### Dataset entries
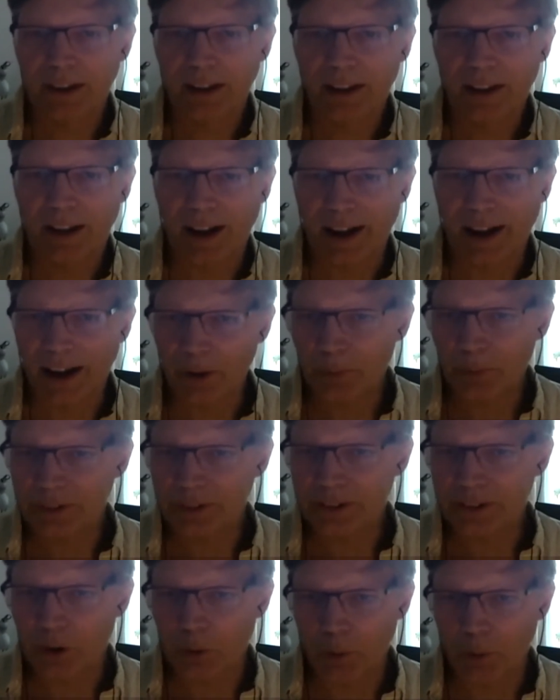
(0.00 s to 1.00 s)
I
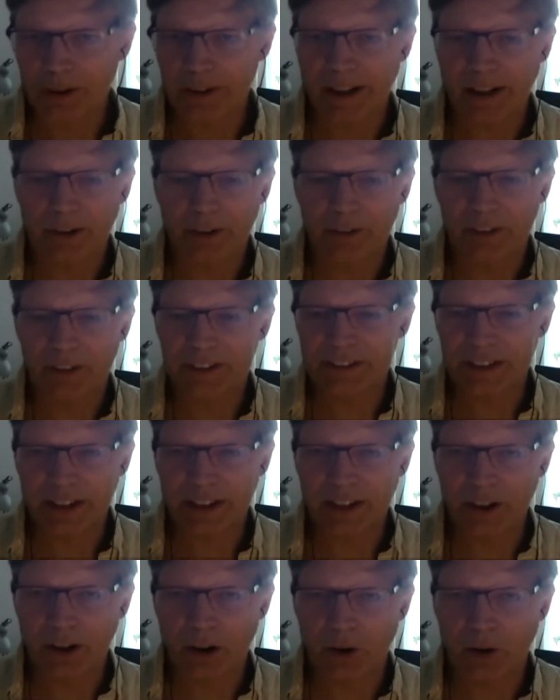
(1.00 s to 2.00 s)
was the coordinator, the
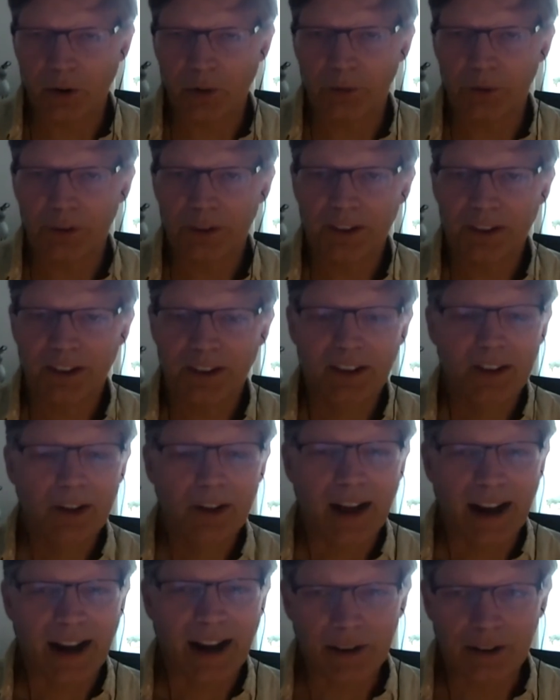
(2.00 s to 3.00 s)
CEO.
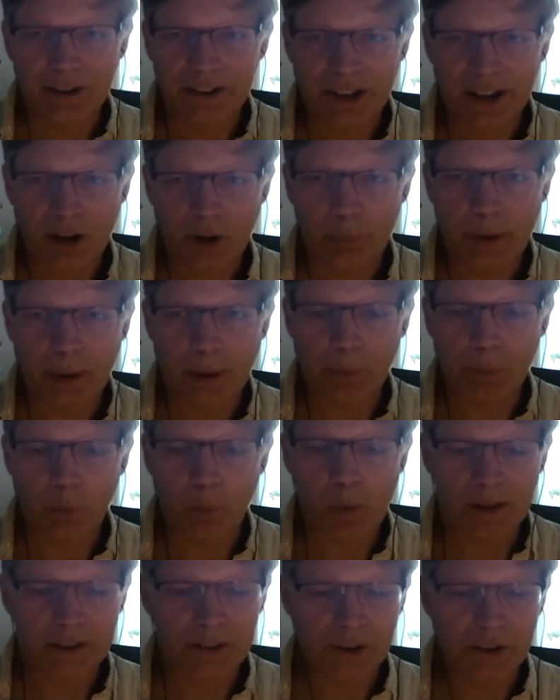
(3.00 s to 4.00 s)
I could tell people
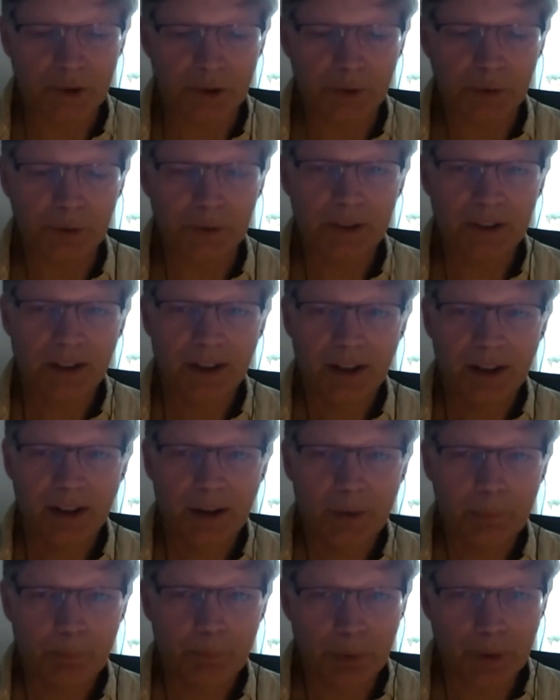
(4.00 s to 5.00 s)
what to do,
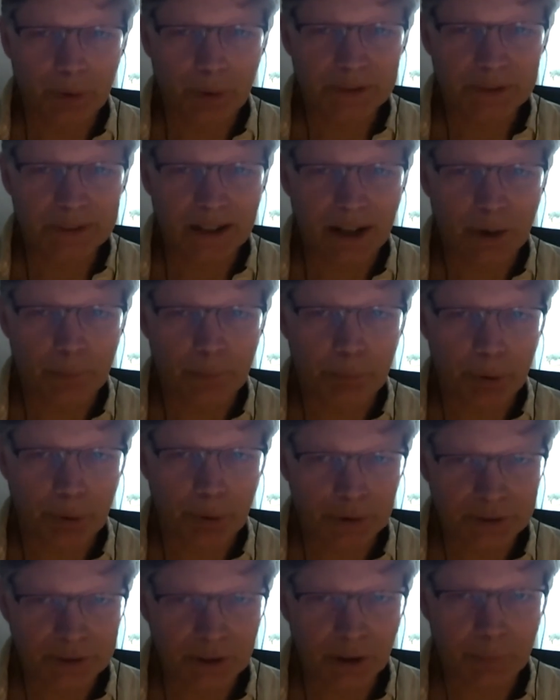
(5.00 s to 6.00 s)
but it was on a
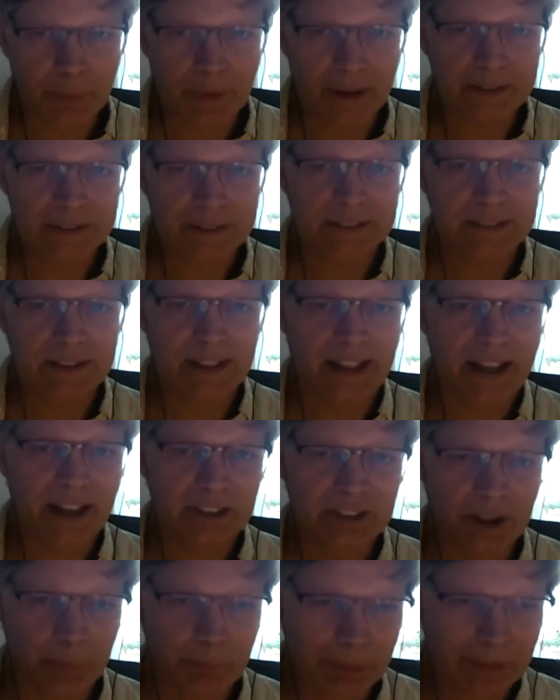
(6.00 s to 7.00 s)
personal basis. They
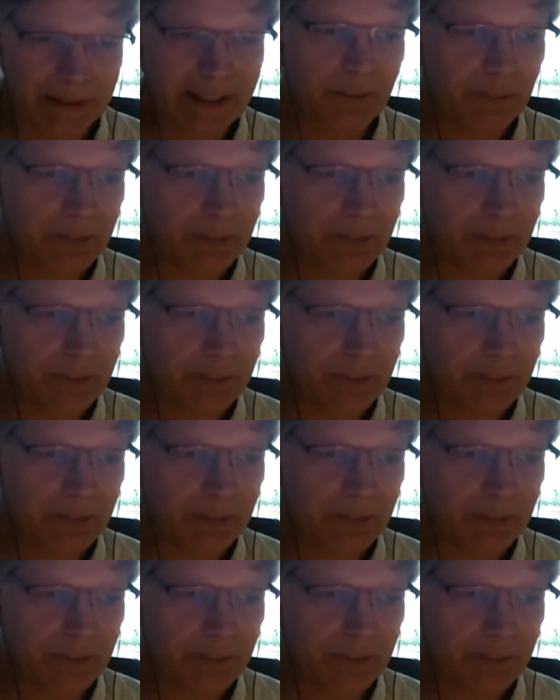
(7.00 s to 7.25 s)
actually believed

--

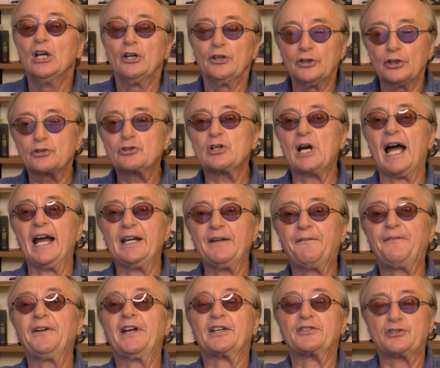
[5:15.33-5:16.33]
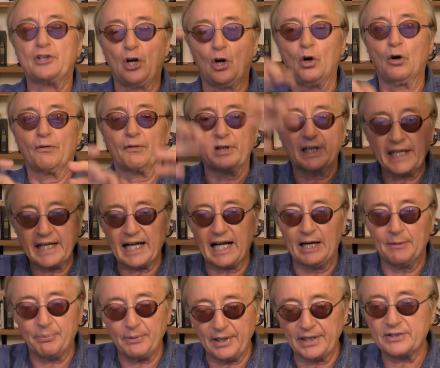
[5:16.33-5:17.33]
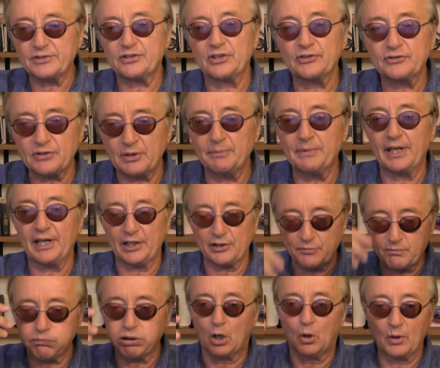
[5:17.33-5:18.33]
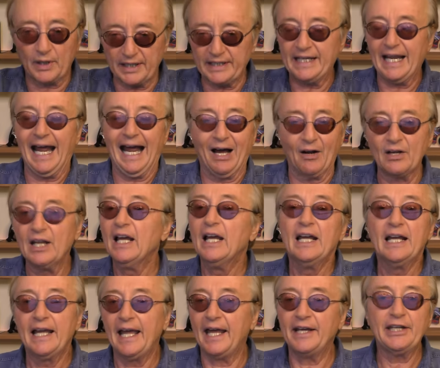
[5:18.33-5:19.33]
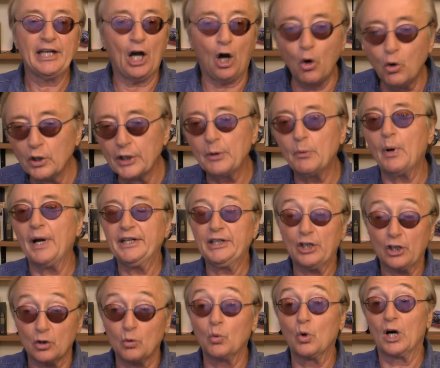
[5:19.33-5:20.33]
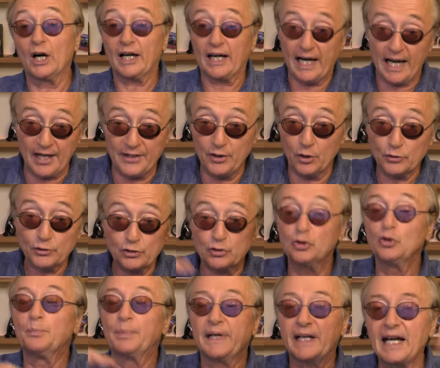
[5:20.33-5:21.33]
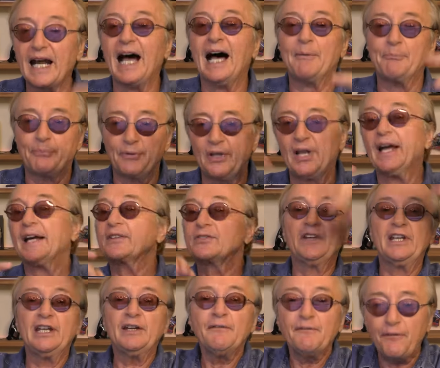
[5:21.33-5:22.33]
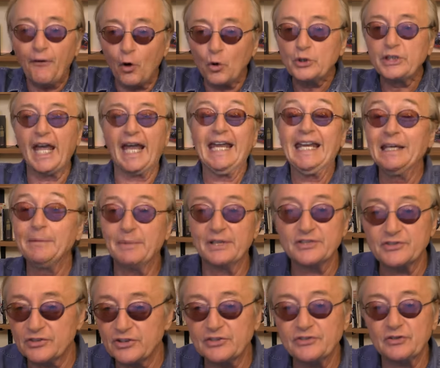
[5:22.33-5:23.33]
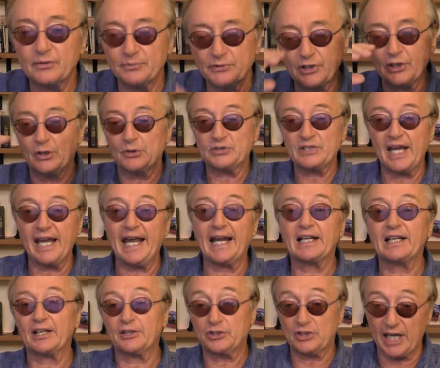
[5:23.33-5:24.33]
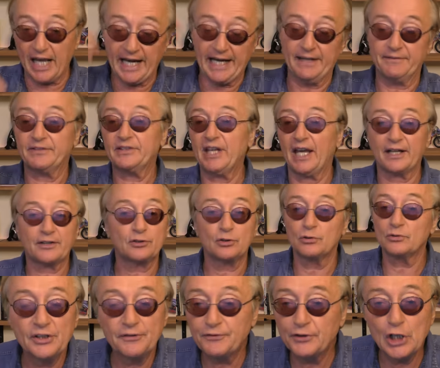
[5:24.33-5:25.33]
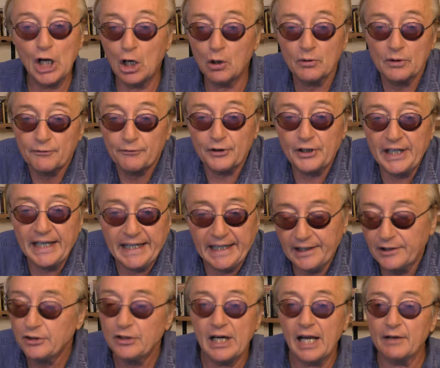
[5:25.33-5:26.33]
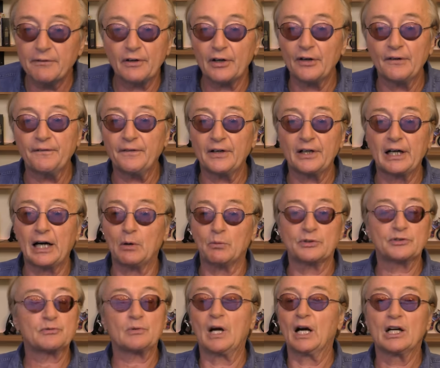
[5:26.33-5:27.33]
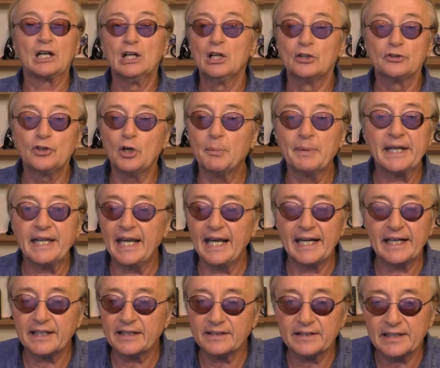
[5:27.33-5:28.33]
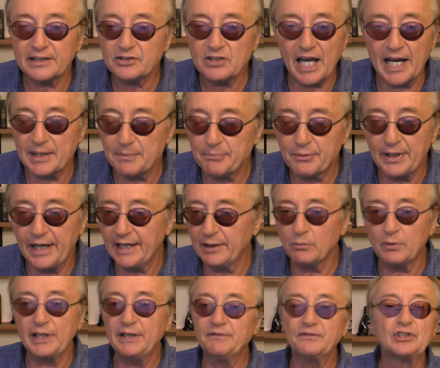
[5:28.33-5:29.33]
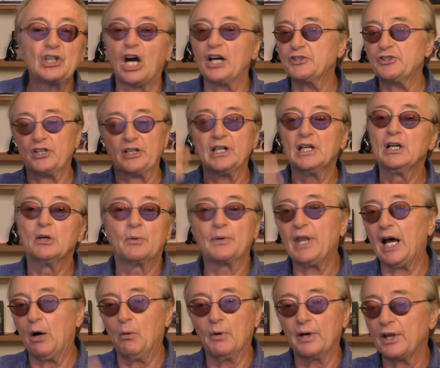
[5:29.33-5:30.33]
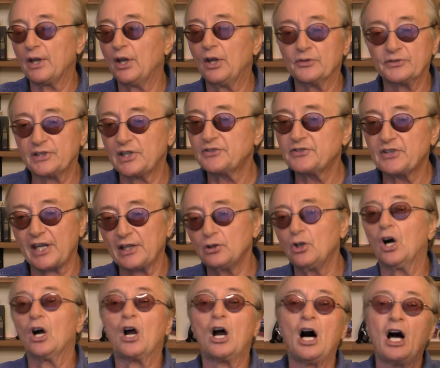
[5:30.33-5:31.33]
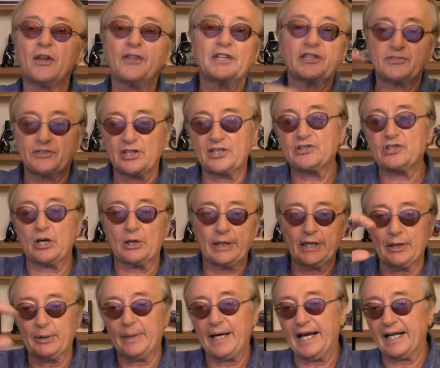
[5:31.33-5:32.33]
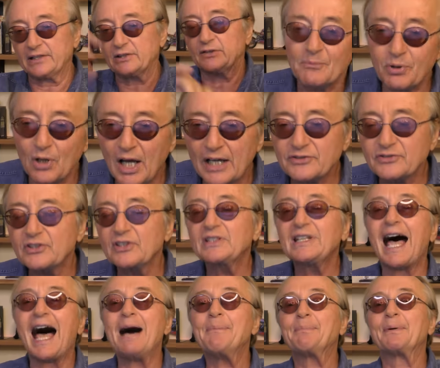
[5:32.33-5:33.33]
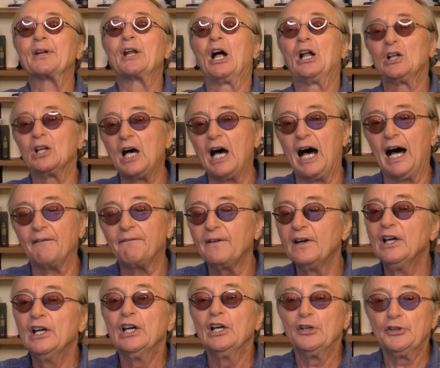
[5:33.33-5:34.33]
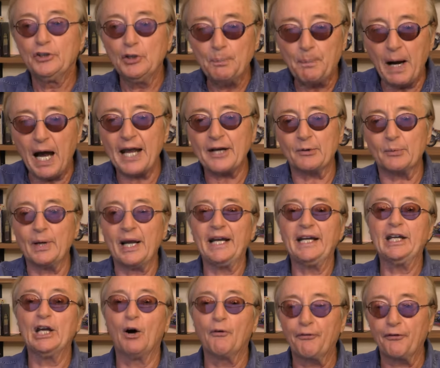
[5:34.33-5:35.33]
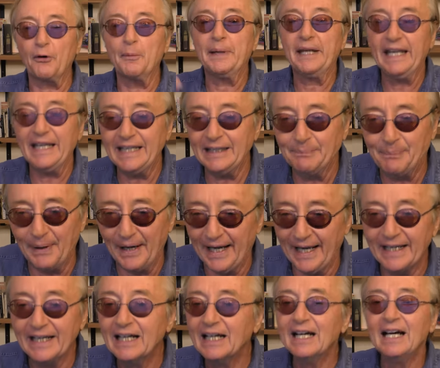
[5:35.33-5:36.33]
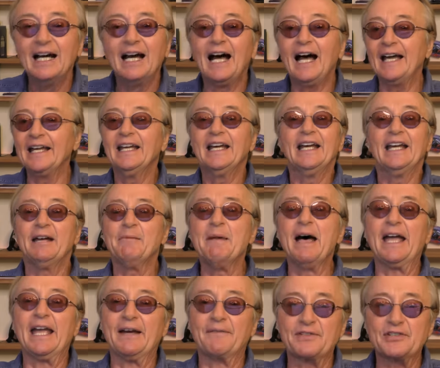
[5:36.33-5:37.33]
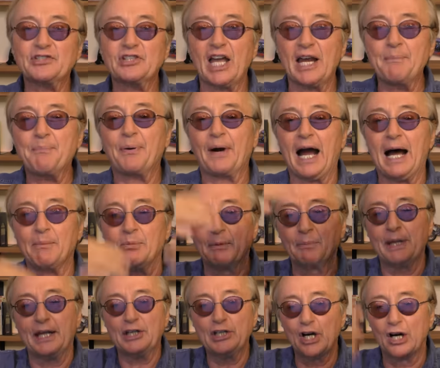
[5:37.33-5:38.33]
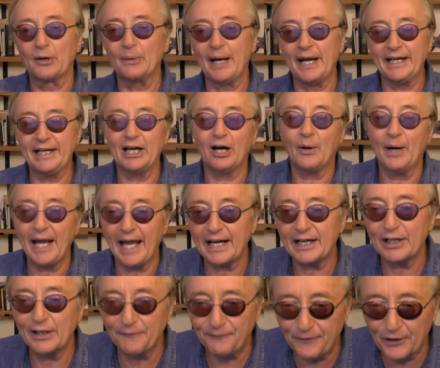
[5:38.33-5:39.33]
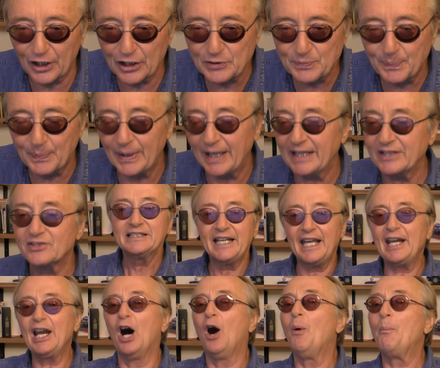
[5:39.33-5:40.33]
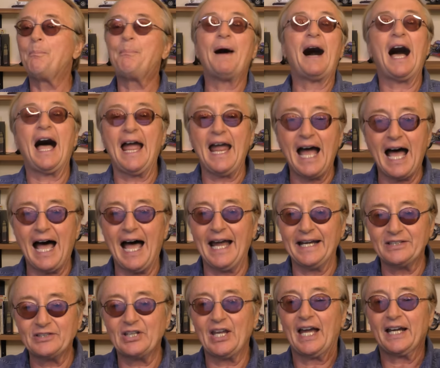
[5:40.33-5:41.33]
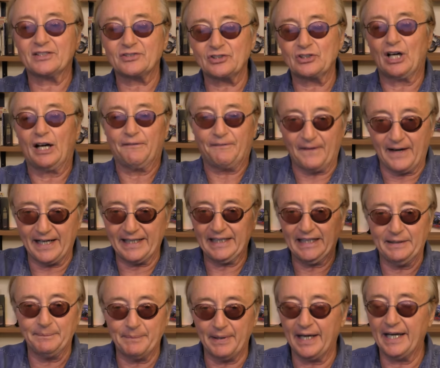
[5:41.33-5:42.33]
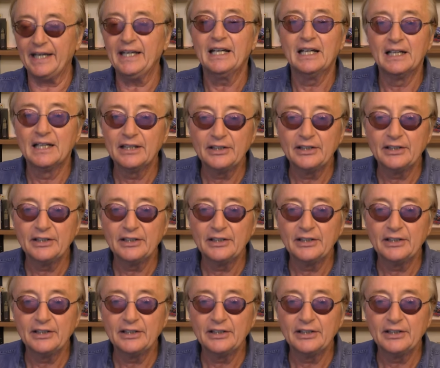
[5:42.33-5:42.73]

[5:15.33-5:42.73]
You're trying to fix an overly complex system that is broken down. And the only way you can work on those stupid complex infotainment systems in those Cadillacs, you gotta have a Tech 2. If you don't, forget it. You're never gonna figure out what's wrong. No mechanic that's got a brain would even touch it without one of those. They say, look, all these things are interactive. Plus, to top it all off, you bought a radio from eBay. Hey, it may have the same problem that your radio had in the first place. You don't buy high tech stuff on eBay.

### ABOUT THIS EXERCISE
Among the entries above, take the lines from the one with "[5:22.33-5:23.33]" through the one with "[5:42.33-5:42.73]" and retype them exactly, leaving out the pictures.

### ANSWER BELOW
[5:22.33-5:23.33]
[5:23.33-5:24.33]
[5:24.33-5:25.33]
[5:25.33-5:26.33]
[5:26.33-5:27.33]
[5:27.33-5:28.33]
[5:28.33-5:29.33]
[5:29.33-5:30.33]
[5:30.33-5:31.33]
[5:31.33-5:32.33]
[5:32.33-5:33.33]
[5:33.33-5:34.33]
[5:34.33-5:35.33]
[5:35.33-5:36.33]
[5:36.33-5:37.33]
[5:37.33-5:38.33]
[5:38.33-5:39.33]
[5:39.33-5:40.33]
[5:40.33-5:41.33]
[5:41.33-5:42.33]
[5:42.33-5:42.73]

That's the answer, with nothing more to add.